**PROBLEM DESCRIPTION**
Before copying, find the line below that contains "[7:37.98-7:38.88]"; then return it and all later lines exactly, up to and including the final line, with no pictures.

[Stored data]

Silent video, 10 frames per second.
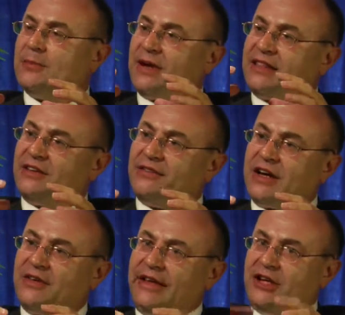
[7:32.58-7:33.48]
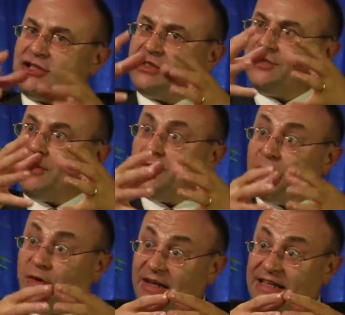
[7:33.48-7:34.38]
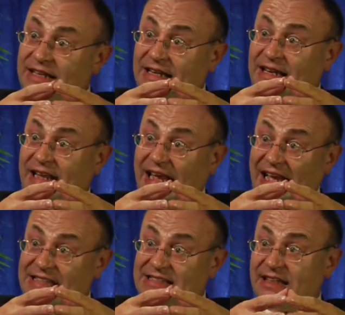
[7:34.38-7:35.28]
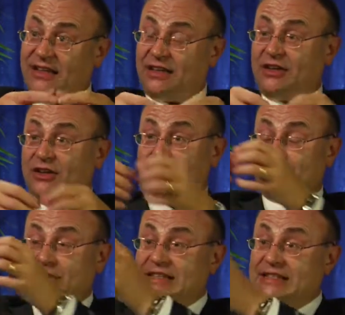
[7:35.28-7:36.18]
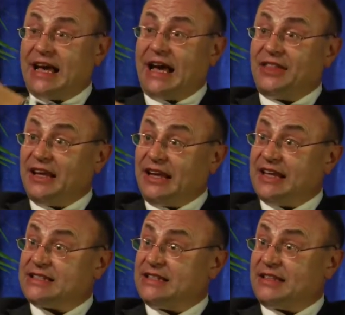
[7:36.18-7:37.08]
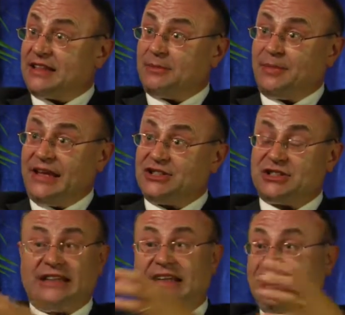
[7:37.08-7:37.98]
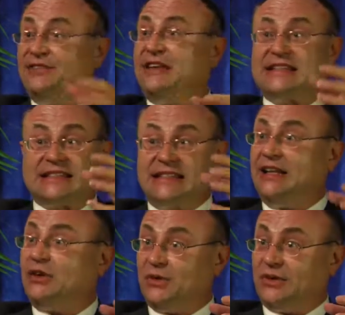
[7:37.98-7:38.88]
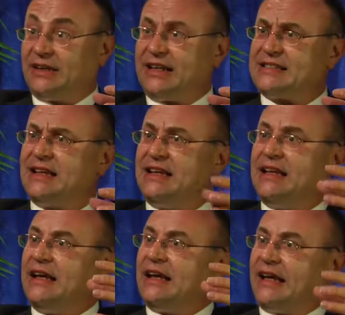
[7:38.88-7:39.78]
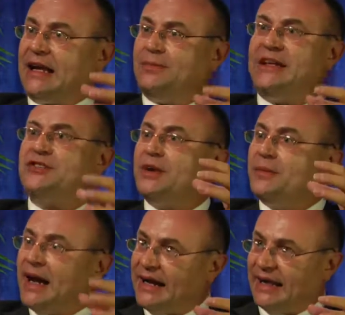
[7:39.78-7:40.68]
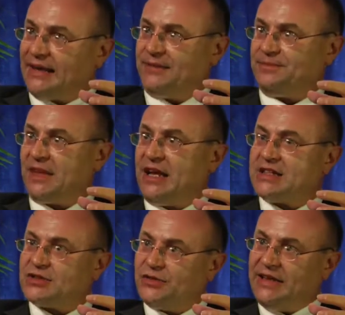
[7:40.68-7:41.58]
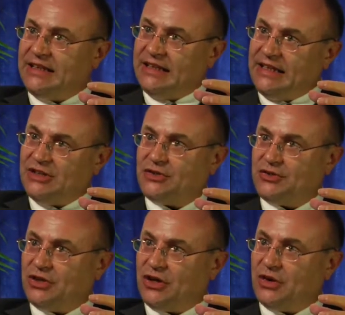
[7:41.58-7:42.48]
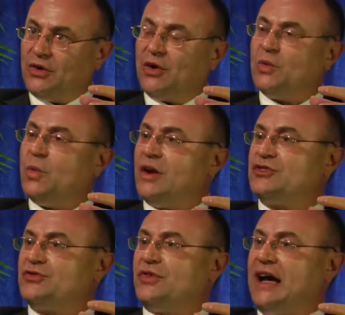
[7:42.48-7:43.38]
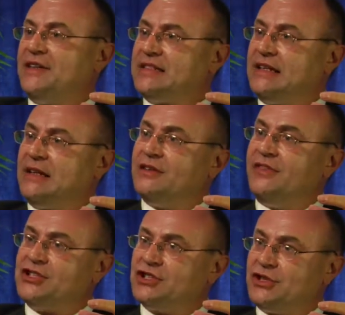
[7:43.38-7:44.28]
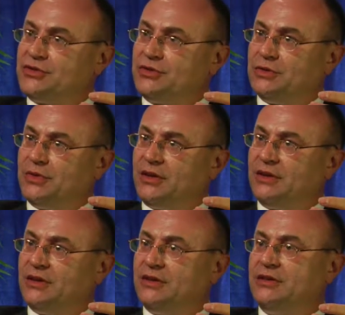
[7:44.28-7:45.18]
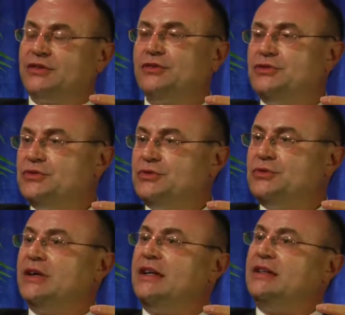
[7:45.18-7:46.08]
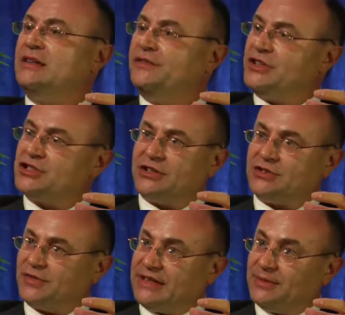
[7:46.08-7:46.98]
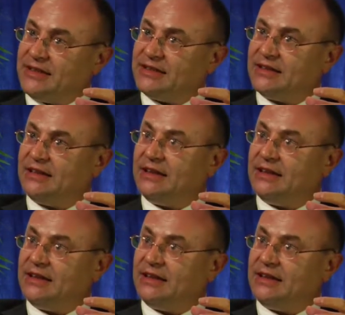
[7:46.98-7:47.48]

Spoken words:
But the variation from one cancer to this other cancer in another patient, even it's still colon cancer, can be traumatic. So we need to know what drives an individual tumor to do an individual treatment.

**FINISHED TASK**
[7:37.98-7:38.88]
[7:38.88-7:39.78]
[7:39.78-7:40.68]
[7:40.68-7:41.58]
[7:41.58-7:42.48]
[7:42.48-7:43.38]
[7:43.38-7:44.28]
[7:44.28-7:45.18]
[7:45.18-7:46.08]
[7:46.08-7:46.98]
[7:46.98-7:47.48]

Spoken words:
But the variation from one cancer to this other cancer in another patient, even it's still colon cancer, can be traumatic. So we need to know what drives an individual tumor to do an individual treatment.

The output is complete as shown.